7 Essential Baseball Lifts
Strong legs will make you a better runner, thrower and hitter. When performed properly, the Front Squat is one of the best ways to build strength and power. I prefer the Front Squat because it forces the lifter to maintain a more upright torso and a tighter low back. The Front Squat also places the shoulders in a more joint-friendly position.
Barbell Hip Thrust
Glute strength contributes to more powerful hip rotation, which translates into better bat speed and throwing velocity.
Because throwing athletes avoid strength training, they commonly suffer from scapula injuries. When the muscles that help to control the scapula are weak or deconditioned, the shoulder has to overcompensate and can get out of sync (also known as scapular dysrhythmia). This impacts mechanics and can contribute to impingement pain.
Blackburns strengthen the entire scapula to reduce the risk of shoulder and elbow injury.
Sets/Reps: Hold each position 10 times for 6 seconds each. Start with no weight and gradually increase the weight as needed.
A strong core will help you transfer energy efficiently into your arms during a swing or throw. The Pallof Press is a terrific exercise for building anti-rotational core strength.
Sets/Reps: 3x12 (both sides)
During a throw, your front leg must be able to absorb all the force that your body generates. If it can't maintain this energy, your overall throwing velocity will be negatively affected. The Front Lunge helps to develop a strong front leg and optimal energy transfer during the throwing motion.
Lateral Sled Drag
Both swinging and throwing are initiated by energy harnessed from powerful lateral movement, which is then converted into rotational power. Ample strength in the frontal plane will pay off big in your swinging and throwing.
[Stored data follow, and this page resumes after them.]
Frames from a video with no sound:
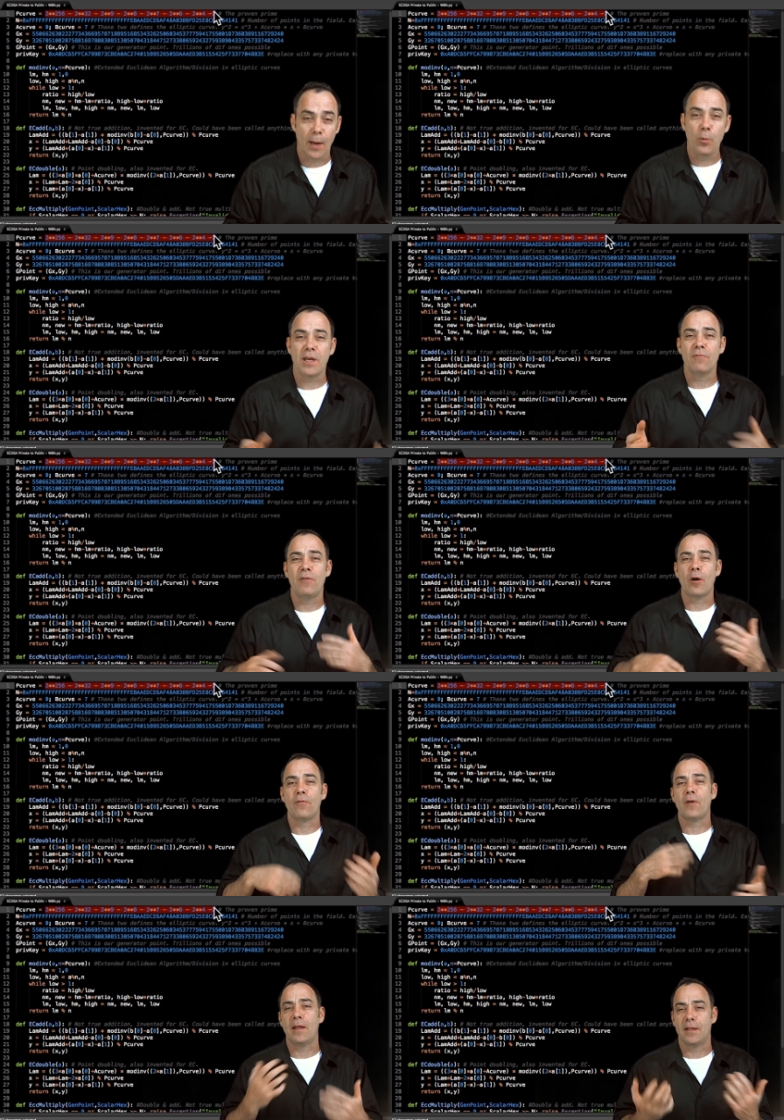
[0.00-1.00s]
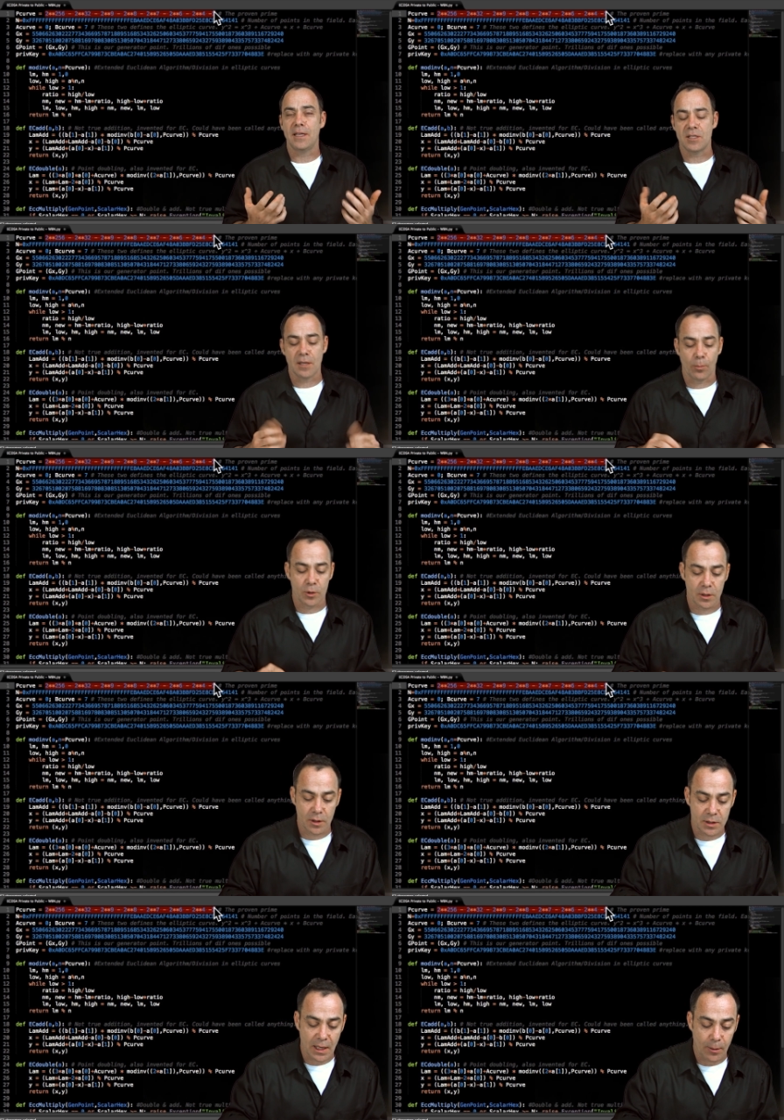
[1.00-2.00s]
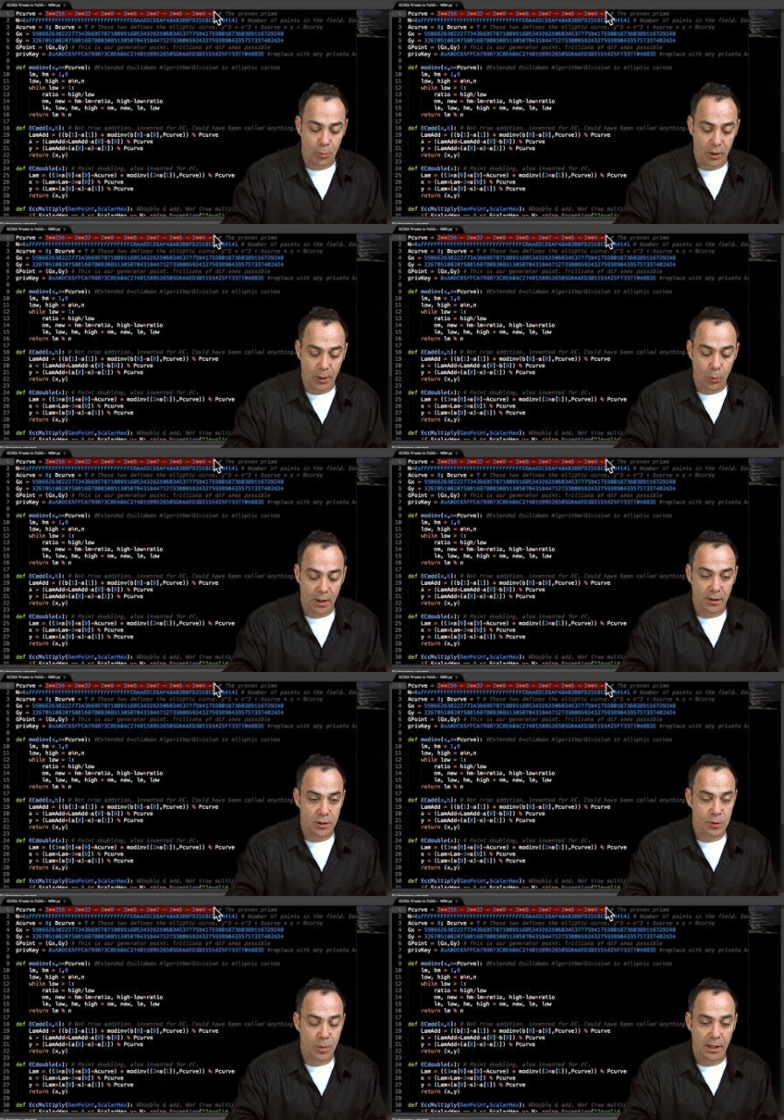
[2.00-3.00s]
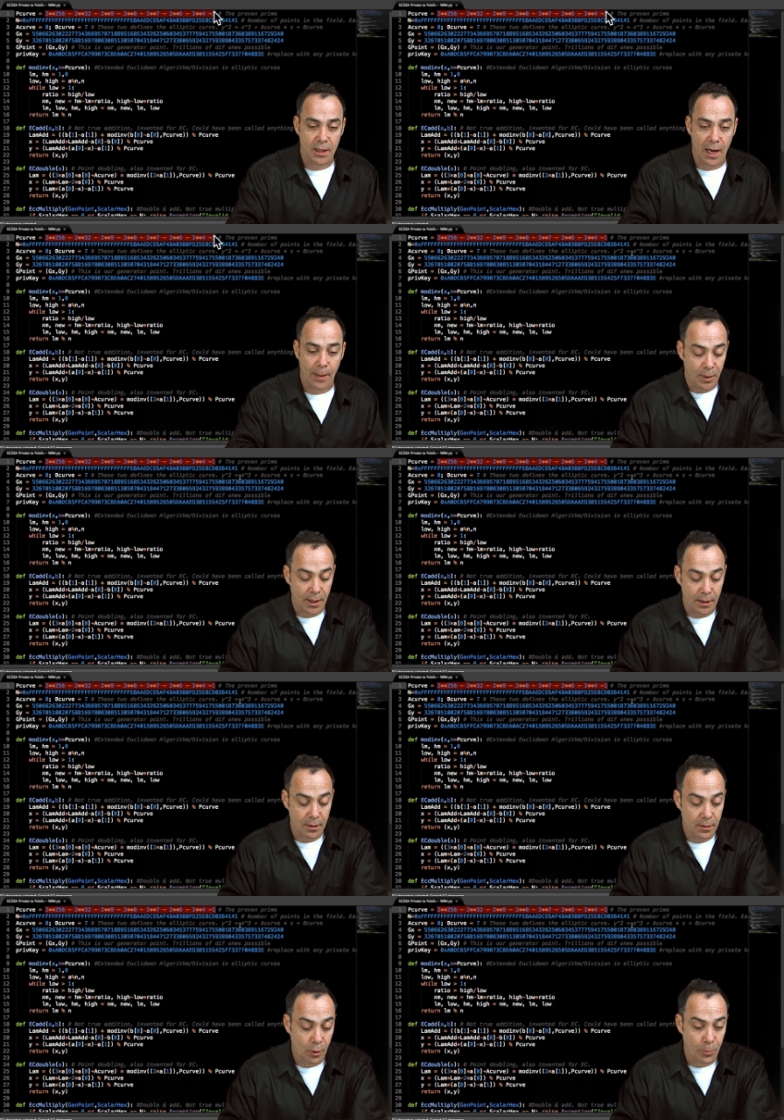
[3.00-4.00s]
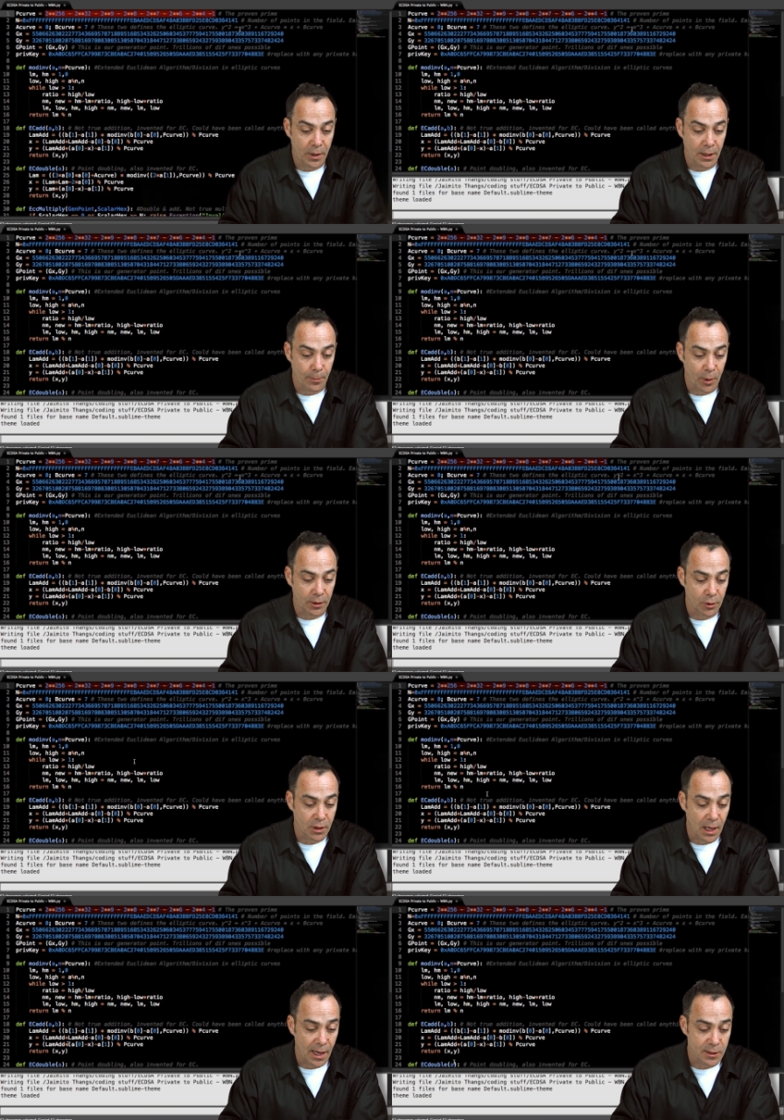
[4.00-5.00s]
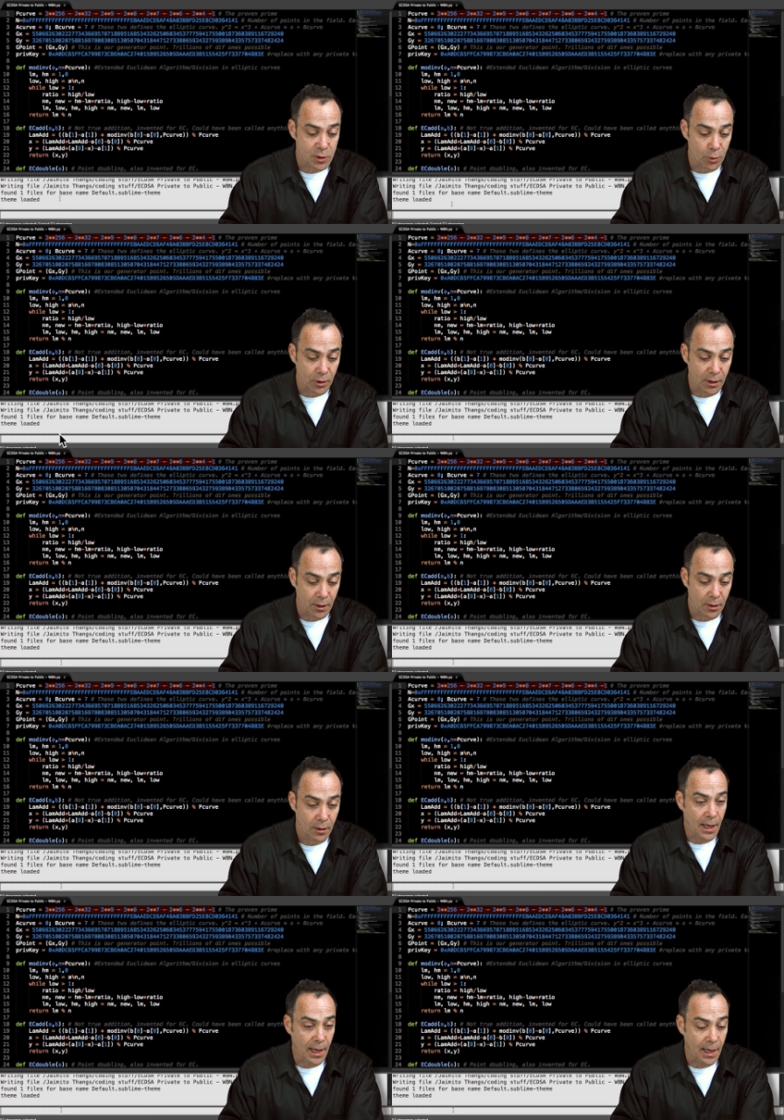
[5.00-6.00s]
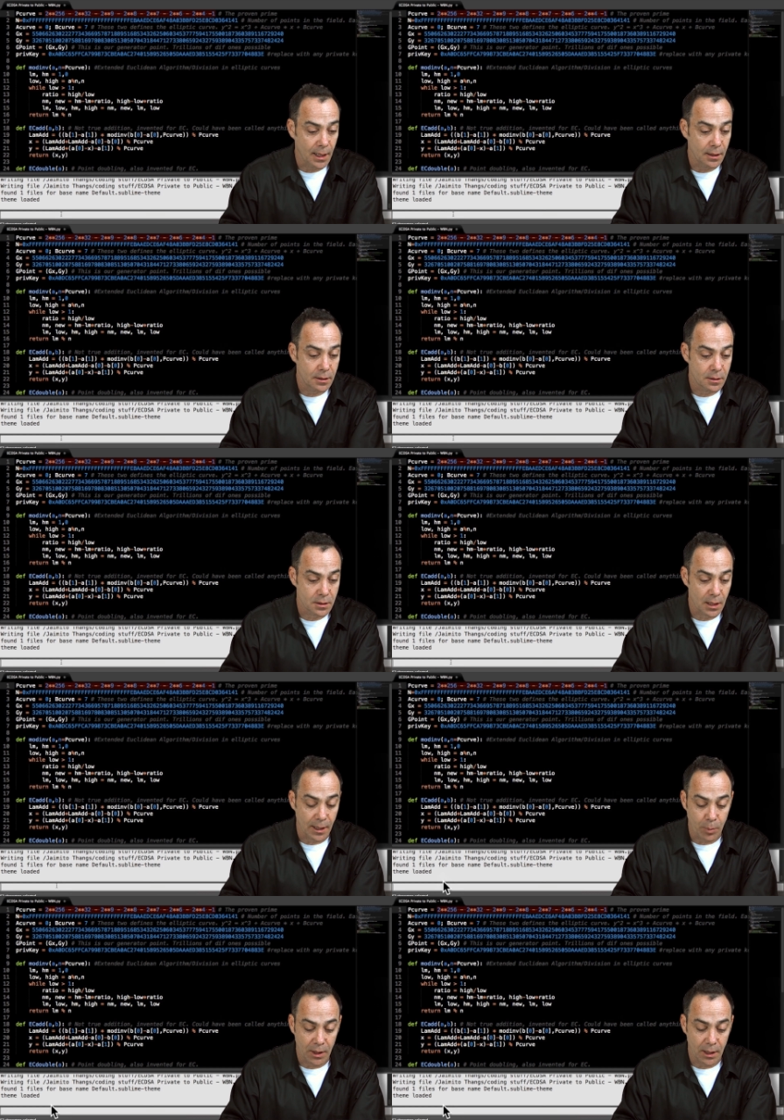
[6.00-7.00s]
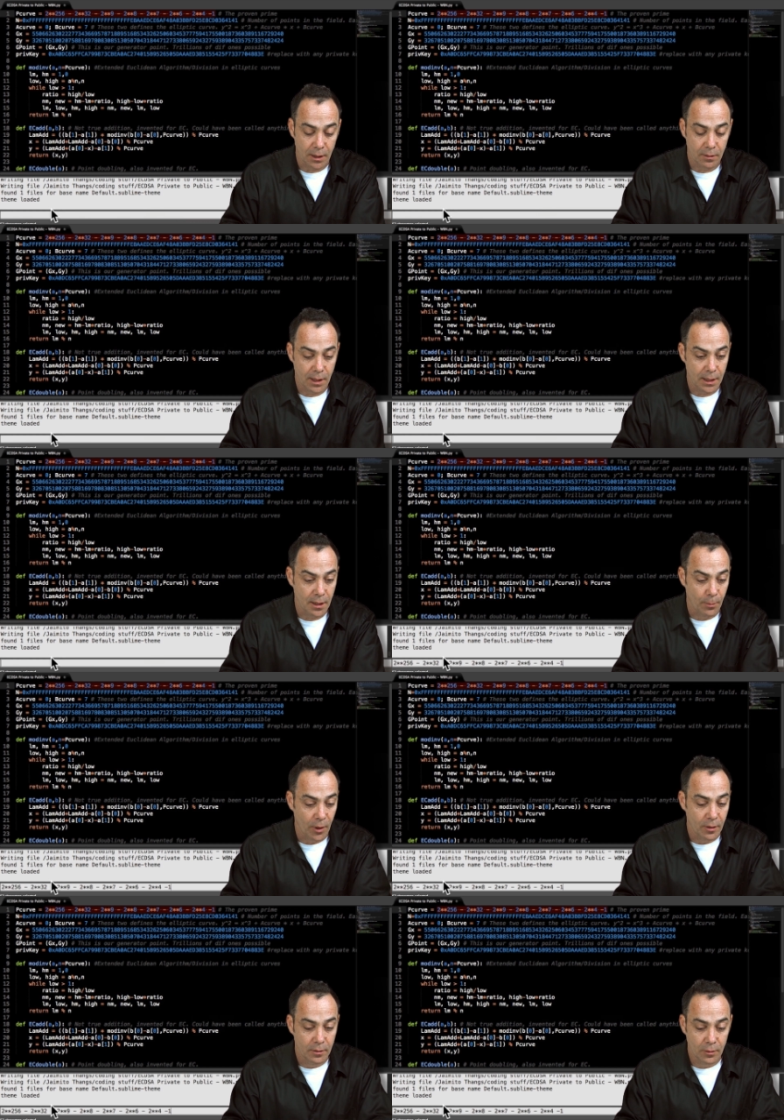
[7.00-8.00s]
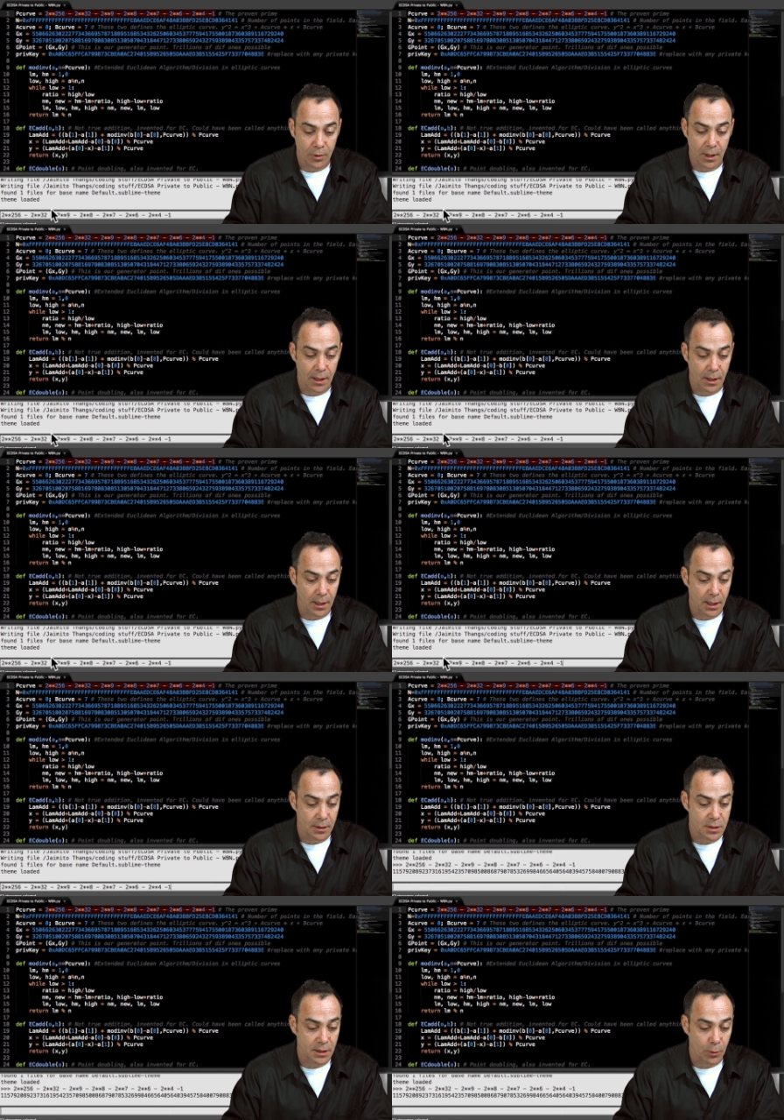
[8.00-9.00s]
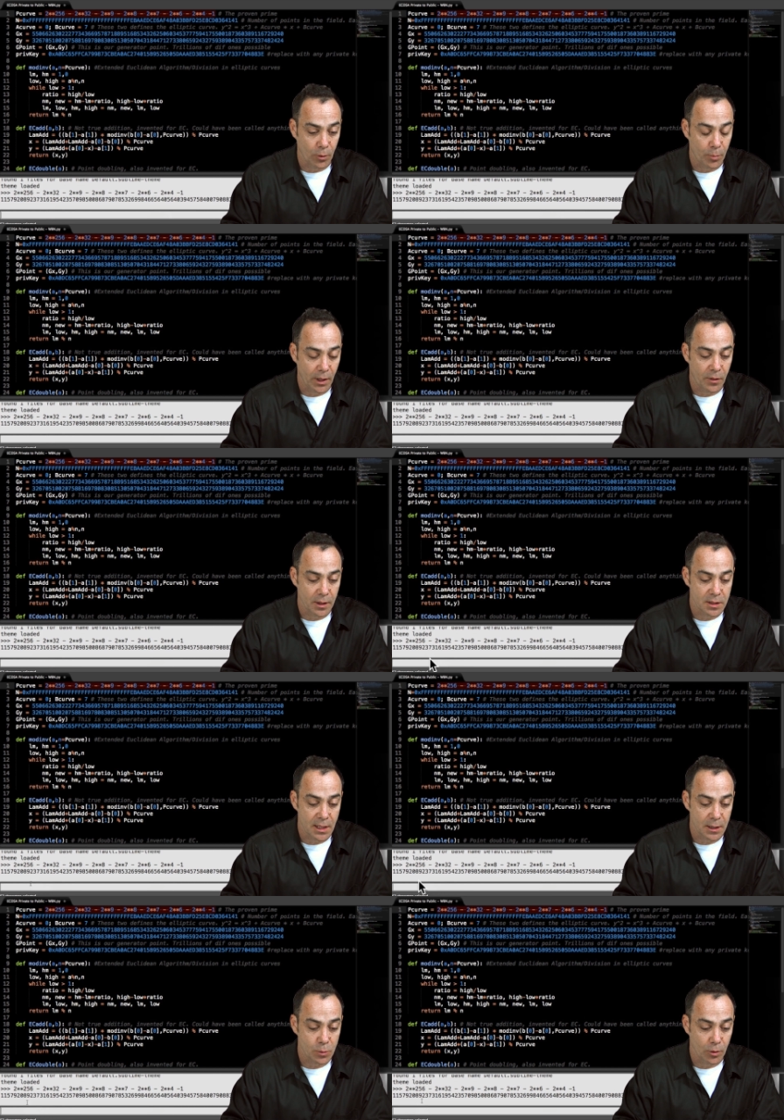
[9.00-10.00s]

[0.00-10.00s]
And we can verify that these numbers are the same pretty quickly just by copying, opening up our little console here, and typing in that number, okay, and seeing what Python says.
Sets/Reps: 3x20 to 30-yard drags
Your hands and forearms are responsible for the final power push during a swing. A strong grip and ample forearm strength will help you transfer more energy through the ball. Plus, if you're hitting a 90-mph fastball, your forearms need enough strength to absorb that force and swing powerfully. That's the reason many big league hitters have gigantic forearms.